Um jovem anarquista grego de 21 anos que estava em greve de fome desde 10 de Novembro terminou o seu protesto nesta quarta-feira, depois de o Parlamento grego ter respondido à sua exigência: o direito a estudar fora da prisão.

“Vitória de Nikos Romanos. Ele terminou a sua greve de fome”, noticiou o site Indymedia Grécia, que serviu nas últimas semanas de meio de comunicação dos apoiantes de Nikos Romanos, que já estava hospitalizado desde dia 28 num estado considerado grave.

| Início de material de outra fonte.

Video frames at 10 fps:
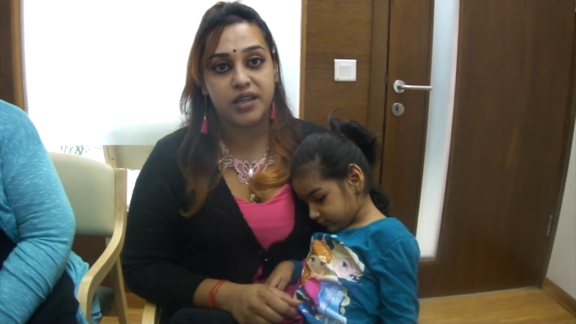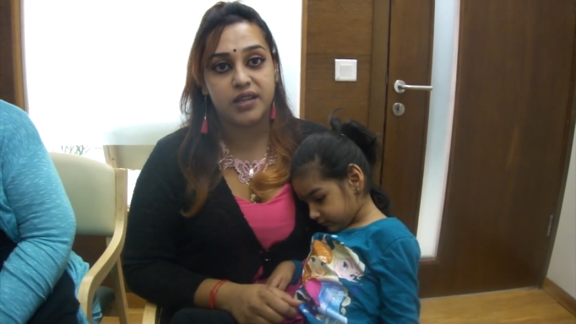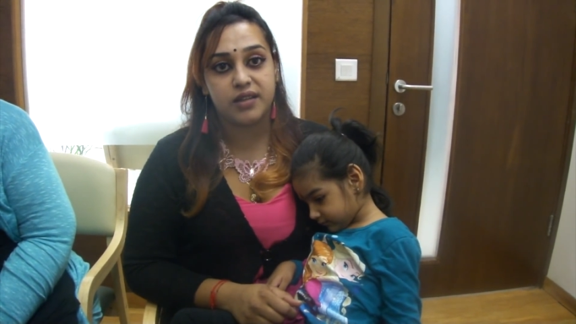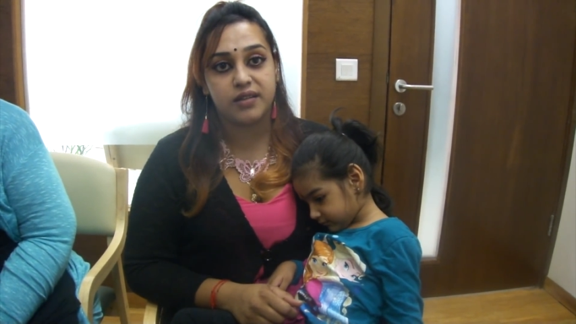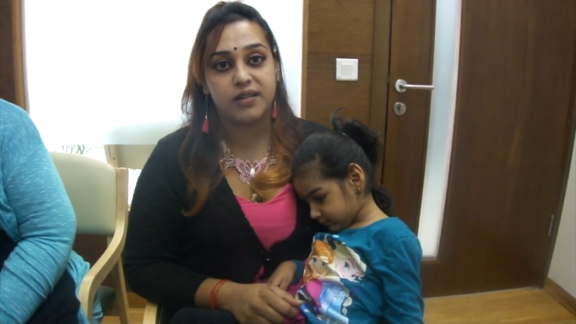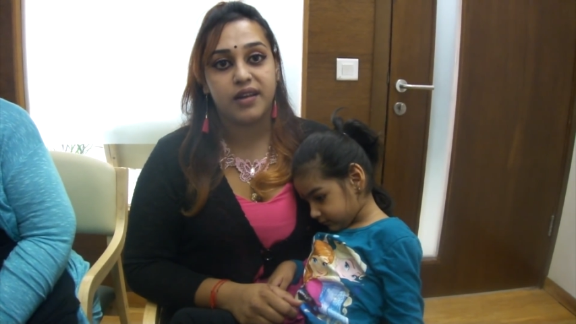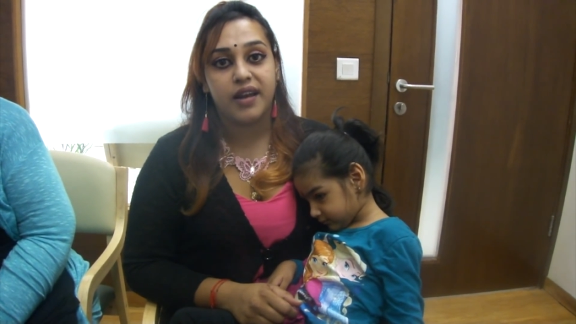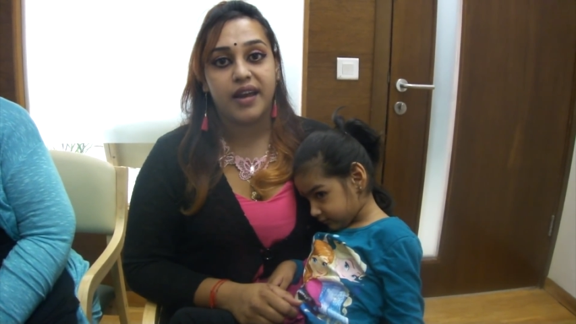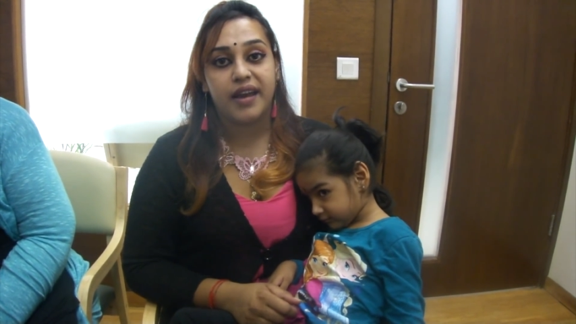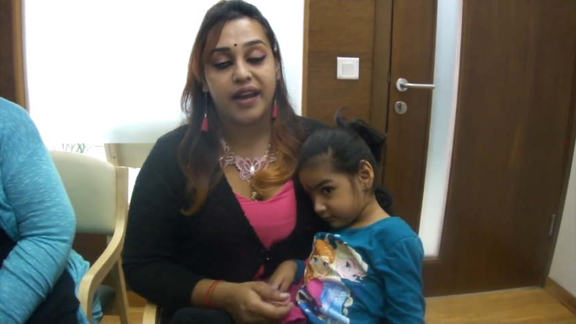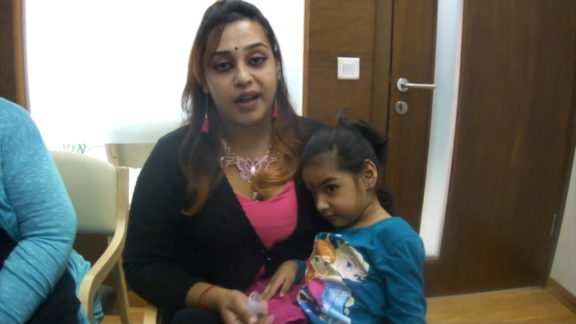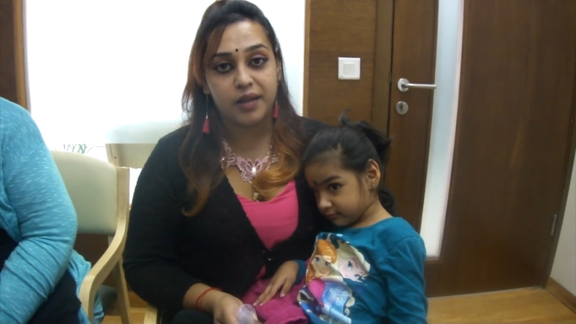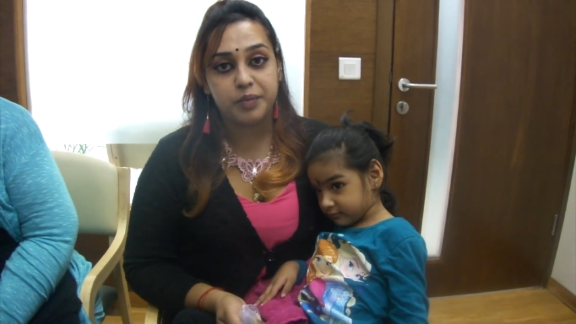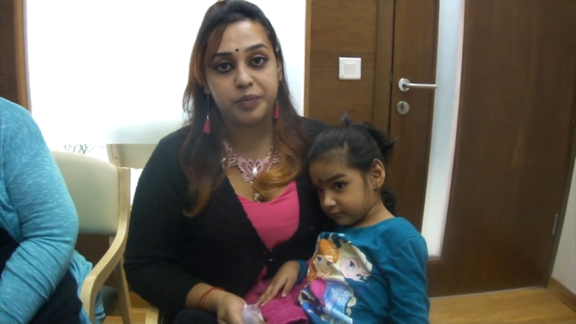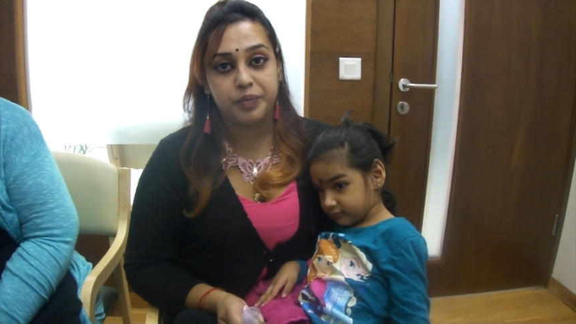Speaker 1: It'll
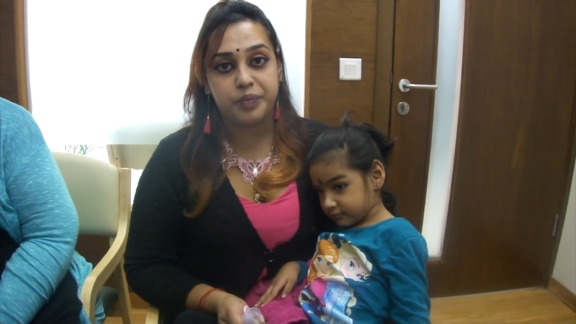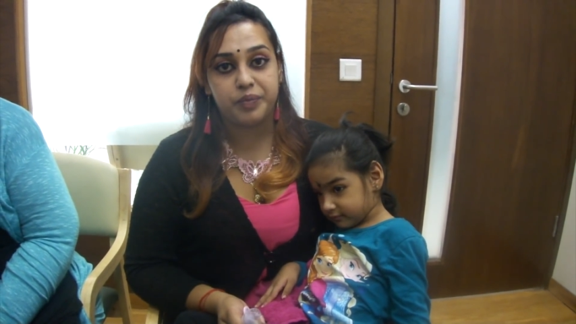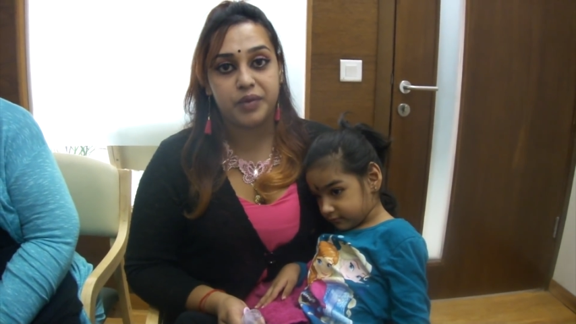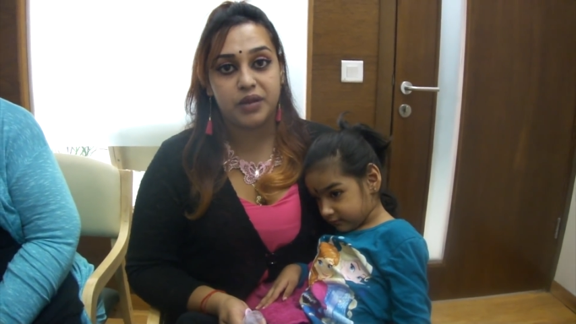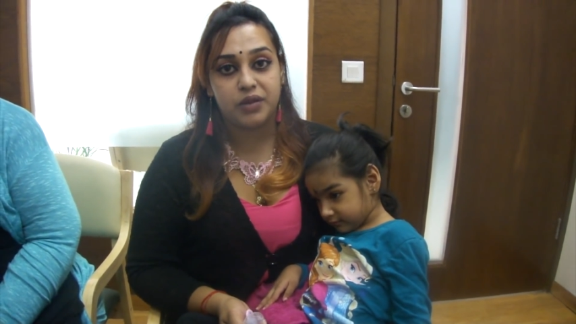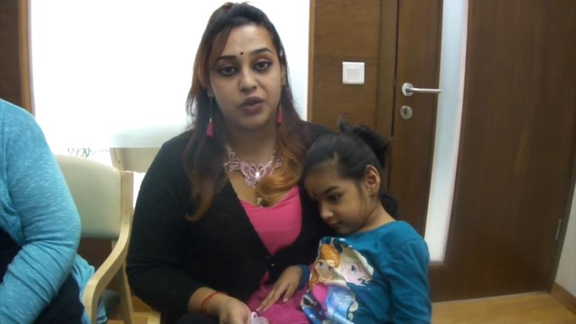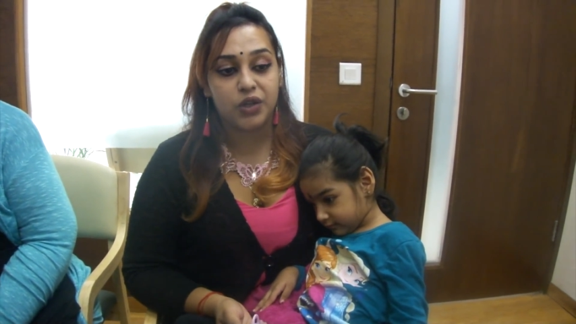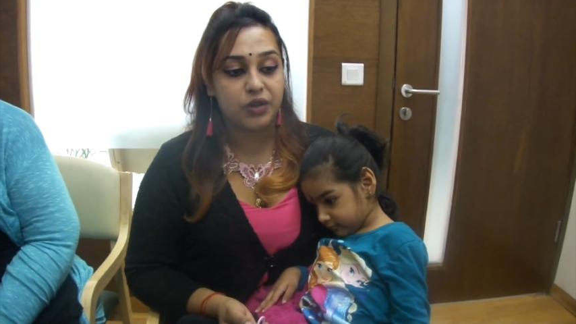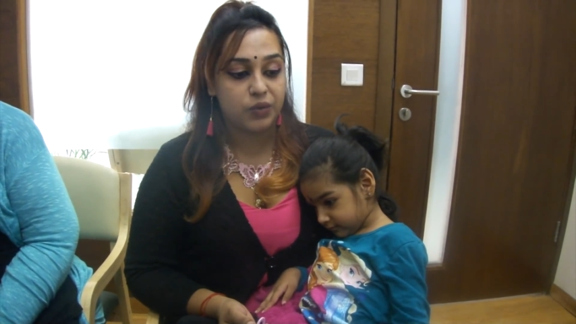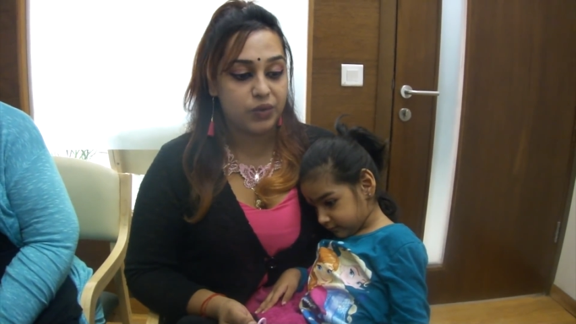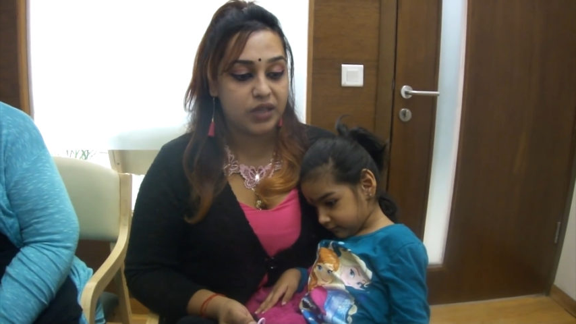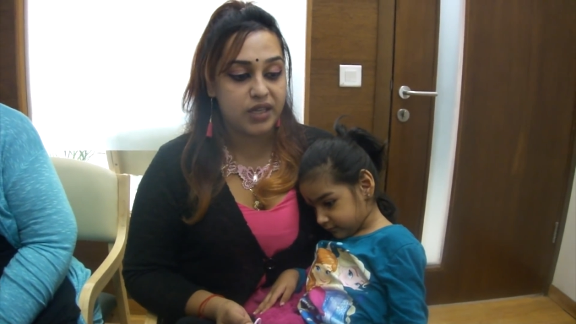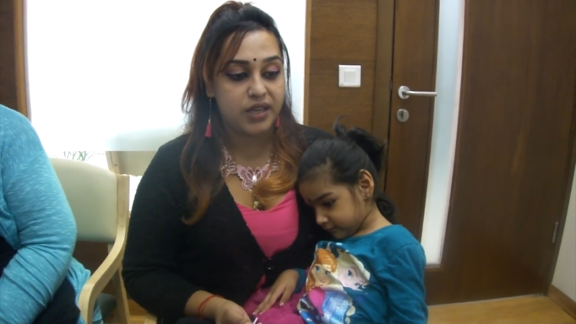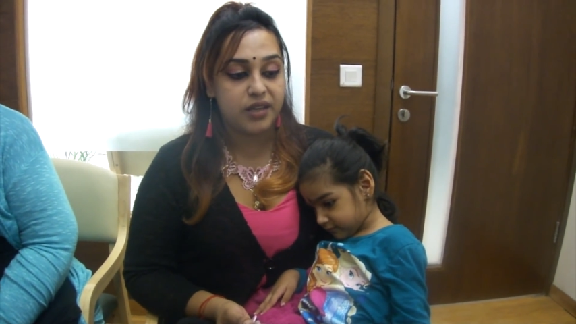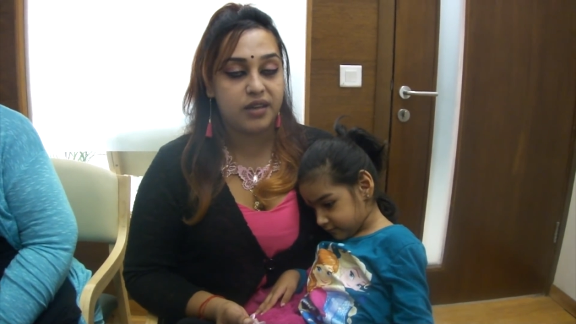help not
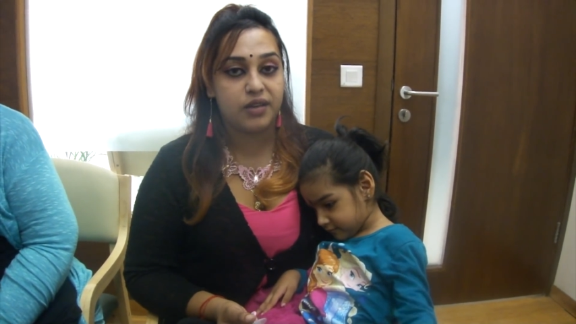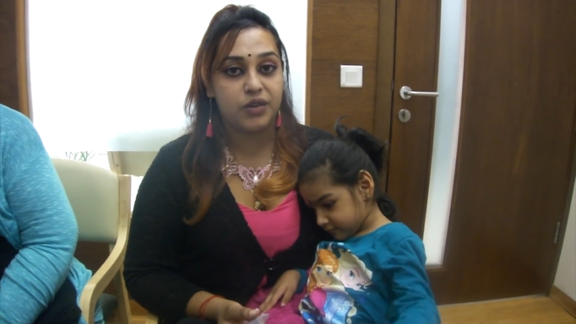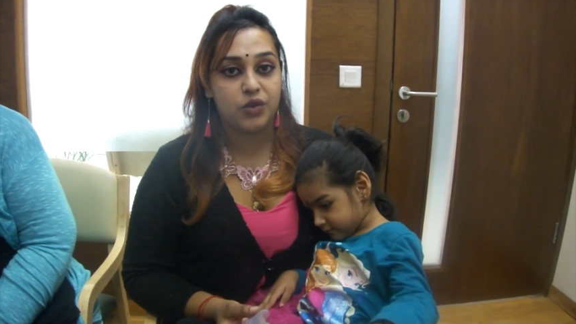only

O Parlamento grego tinha aprovado pouco antes uma emenda que permite aos detidos seguirem os seus estudos fora da prisão munidos de uma pulseira electrónica. Este modelo de detenção existe em princípio na Grécia, mas nunca foi aplicado a nenhum preso.

“Os condenados podem beneficiar de autorizações para estudarem fora da prisão com vigilância electrónica”, mas com a condição de terem cumprido um semestre de estudos por correspondência, disse o ministro da Justiça, Charalambos Athanissiou, no Parlamento.

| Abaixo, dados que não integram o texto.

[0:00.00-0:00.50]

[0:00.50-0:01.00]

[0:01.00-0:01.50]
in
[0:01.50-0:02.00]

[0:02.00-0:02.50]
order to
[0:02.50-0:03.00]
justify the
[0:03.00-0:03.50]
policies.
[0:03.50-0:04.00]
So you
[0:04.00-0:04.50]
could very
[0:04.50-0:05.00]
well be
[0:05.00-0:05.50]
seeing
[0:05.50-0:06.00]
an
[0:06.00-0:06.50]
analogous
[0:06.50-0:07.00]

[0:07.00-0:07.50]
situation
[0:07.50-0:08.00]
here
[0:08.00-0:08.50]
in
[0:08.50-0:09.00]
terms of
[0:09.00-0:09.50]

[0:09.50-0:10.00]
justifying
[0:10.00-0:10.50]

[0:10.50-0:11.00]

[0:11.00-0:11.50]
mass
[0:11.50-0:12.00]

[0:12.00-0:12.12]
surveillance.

A emenda votada nesta quarta-feira – numa altura em que o braço-de-ferro entre Nikos Romanos e o Governo já tinha ganho uma verdadeira dimensão nacional – recebeu a aprovação dos principais partidos da maioria e da oposição, uma unidade rara num clima político extremamente polarizado.

Condenado em 2013 a 16 anos de prisão por um assalto a um banco, juntamente com outros três jovens, Romanos obteve o seu diploma do ensino secundário em Junho e depois foi aprovado no exigente exame de entrada na Escola de Administração Empresarial de Atenas. O seu pedido para estudar fora da prisão foi recusado com o argumento de que ainda estará em curso um processo contra si.

O Ministério da Justiça tentou suavizar a decisão oferecendo a Nikos Romanos um curso por correspondência- mas este recusou. “Lutar até à vitória ou lutar até à morte”, disse na altura em que iniciou a greve de fome.

Em todo o país decorreram manifestações de apoio ao jovem detido que culminaram com um enorme protesto em Atenas no passado fim-de-semana que degenerou em confrontos violentos entre manifestantes e polícia.